Landtagsvizepräsidentin Vockert: Es darf keinen Schlussstrich geben – Bundesinnenminister Otto Schily musste kurzfristig absagen
Von Thomas Pertz
Freren
„Ich hoffe, dass meine Mutter im Himmel dieses Haus segnen wird“, sagte Renée Manne am Sonntag bei der Einweihung des Lernortes Jüdisches Bethaus in Freren. „Wenn sie es tut, hat dieses Haus die beste Stützerin, die man sich vorstellen kann“, betonte die Schwedin.
Sie und ihre Schwester Eva, deren Eltern bis zu ihrer Vertreibung in dem Haus in der Grulandstraße gewohnt hatten, gehörten zu den über 220 Gästen des Forums Juden-Christen im Altkreis Lingen. Der prominenteste unter ihnen musste seine Teilnahme allerdings kurzfristig absagen. Wegen einer dringlichen Sitzung blieb Bundesinnenminister Otto Schily in Berlin.
Die Absage erreichte den Vorsitzenden des Forums, Reinhold Hoffmann, drei Stunden vor Beginn der Veranstaltung. Der Büroleiter des Ministers habe sein Bedauern darüber ausgedrückt, sagte Hoffmann. Schily habe aber sein Versprechen erneuert, noch in diesem Jahr das jüdische Bethaus in Freren zu besuchen.

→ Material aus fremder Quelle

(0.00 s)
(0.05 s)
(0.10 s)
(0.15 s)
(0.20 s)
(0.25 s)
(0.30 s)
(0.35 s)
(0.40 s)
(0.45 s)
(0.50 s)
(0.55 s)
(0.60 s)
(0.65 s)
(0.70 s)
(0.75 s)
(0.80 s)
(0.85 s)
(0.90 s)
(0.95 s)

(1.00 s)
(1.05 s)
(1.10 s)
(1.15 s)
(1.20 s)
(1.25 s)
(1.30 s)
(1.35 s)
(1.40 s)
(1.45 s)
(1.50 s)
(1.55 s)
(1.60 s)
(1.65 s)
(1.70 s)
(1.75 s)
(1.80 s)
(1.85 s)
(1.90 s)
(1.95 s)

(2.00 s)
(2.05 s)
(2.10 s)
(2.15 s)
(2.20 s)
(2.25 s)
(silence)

Paul Spiegel, Vorsitzender des Zentralrates der Juden in Deutschland, habe einmal gesagt, dass das Judentum mehr sei als der Holocaust, sagte Hoffmann in seiner Begrüßungsrede. „Wir wollen in diesem Haus Judentum erfahrbar machen“, unterstrich der Vorsitzende, der sich in den vergangenen zwei Jahren mit hohem persönlichen Einsatz für die Erhaltung und Sanierung des Bethauses eingesetzt hatte.

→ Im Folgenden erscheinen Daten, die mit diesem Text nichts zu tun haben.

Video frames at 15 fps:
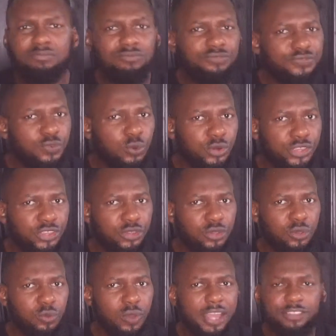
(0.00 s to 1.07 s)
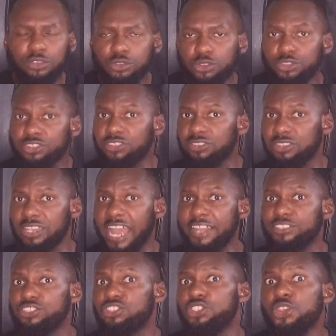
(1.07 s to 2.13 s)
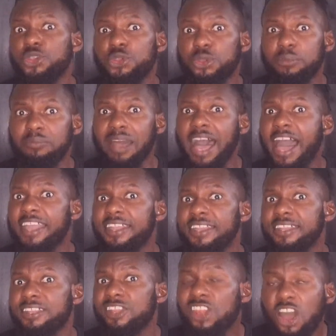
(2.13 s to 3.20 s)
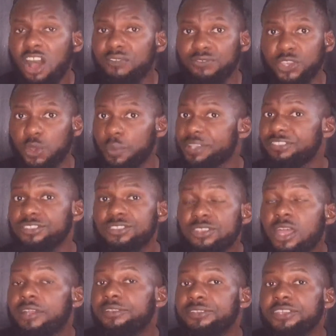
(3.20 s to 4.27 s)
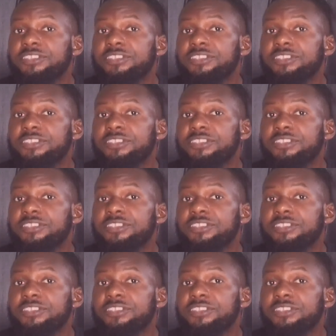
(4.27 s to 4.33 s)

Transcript: for you, and you just assume I love you. It's not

Hoffmann dankte allen, die zum Gelingen des ehrgeizigen Projekts beigetragen hatten, insbesondere Landrat Hermann Bröring. Der Landkreis habe sich nicht nur finanziell beteiligt, sondern sich auch immer wieder in Gesprächen mit Stiftungen, zum Beispiel der Johann-Alexander-Wisniewsky-Stiftung, und anderen Stellen für die Sanierung des Gebäudes eingesetzt.
Ein Gebäude, in dem auch Eva und Renée Manne hätten aufwachsen können, wenn die Nationalsozialisten ihre Biografie nicht gewaltsam umgeschrieben hätten. Sie kamen in Schweden zur Welt, wo sich ihre Eltern, die den Holocaust im Gegensatz zu ihrem Bruder Samuel überlebt hatten, nach dem Krieg eine neue Existenz aufbauten. In bewegenden Worten sprach Renée Manne auch im Namen ihrer Schwester Eva von ihrer Familie, insbesondere der Mutter Erika. Sie starb vor zwei Jahren. Ihre Mutter habe trotz der schweren Zeit, die sie durchlitten habe, nie den Lebensmut verloren.

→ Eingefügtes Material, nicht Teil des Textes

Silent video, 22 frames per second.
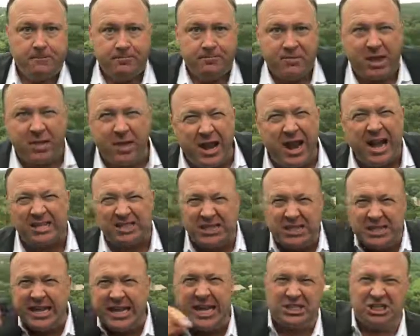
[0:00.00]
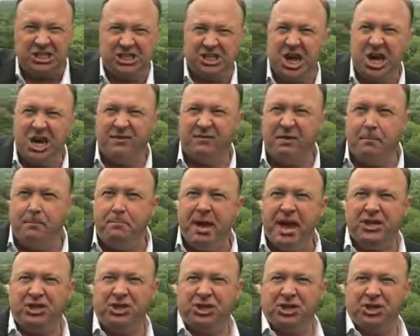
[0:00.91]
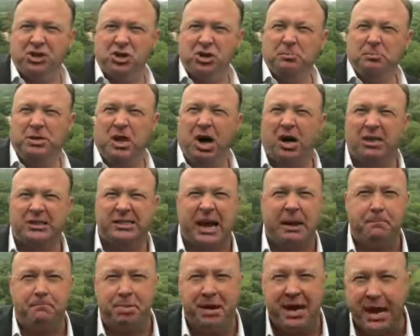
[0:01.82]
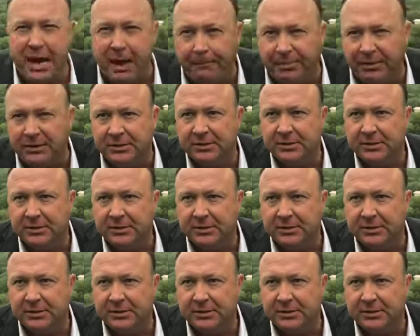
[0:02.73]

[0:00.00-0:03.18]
And then I see that son of a bitch, Snoop Dogg, that pimp.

Frerens Bürgermeister Klaus Prekel erinnerte in seiner Ansprache zunächst an die Verdienste von Lothar Kuhrts. Der Pädagoge habe in seiner 25-jährigen Forschungsarbeit die Bürger in Freren und darüber hinaus für die Geschichte der jüdischen Gemeinde sensibilisiert. Darauf hätten das Forum Juden-Christen und die jüdische Gemeinde Osnabrück aufgebaut. „Das jüdische Bethaus gehört nun wieder zu Freren. Freuen wir uns alle auf die Besucher des Hauses.“
Astrid Vockert, Vizepräsidentin des Landtages, sprach von einem „ermutigenden Zeichen bürgerschaftlichen Engagements, mit welchem Erfolg Sie sich hier in Freren für die regionale Erinnerungskultur, für den Dialog der Religionen und damit auch für den Frieden einsetzen“. Dieser Lernort Jüdisches Bethaus stehe dafür, dass das Lernen nicht aufhören dürfe, erklärte die CDU-Politikerin weiter. Nach wie vor gebe es in Deutschland judenfeindliche Äußerungen, Versuche der Geschichtsverfälschung oder Forderungen, doch einen Schlussstrich unter die Auseinandersetzung mit dem Nationalsozialismus zu ziehen. Einen solchen Schlussstrich dürfe es aber niemals geben.
Nach den Worten der Lantagsvizepräsidentin ändert sich allmählich die Form der Erinnerung, da die Generation der Zeitzeugen zu Ende geht. „Die Erinnerung wird sich zunehmend an Orte wie das Bethaus hier in Freren und an andere Quellen heften“, hob Frau Vockert die Bedeutung des Gebäudes hervor.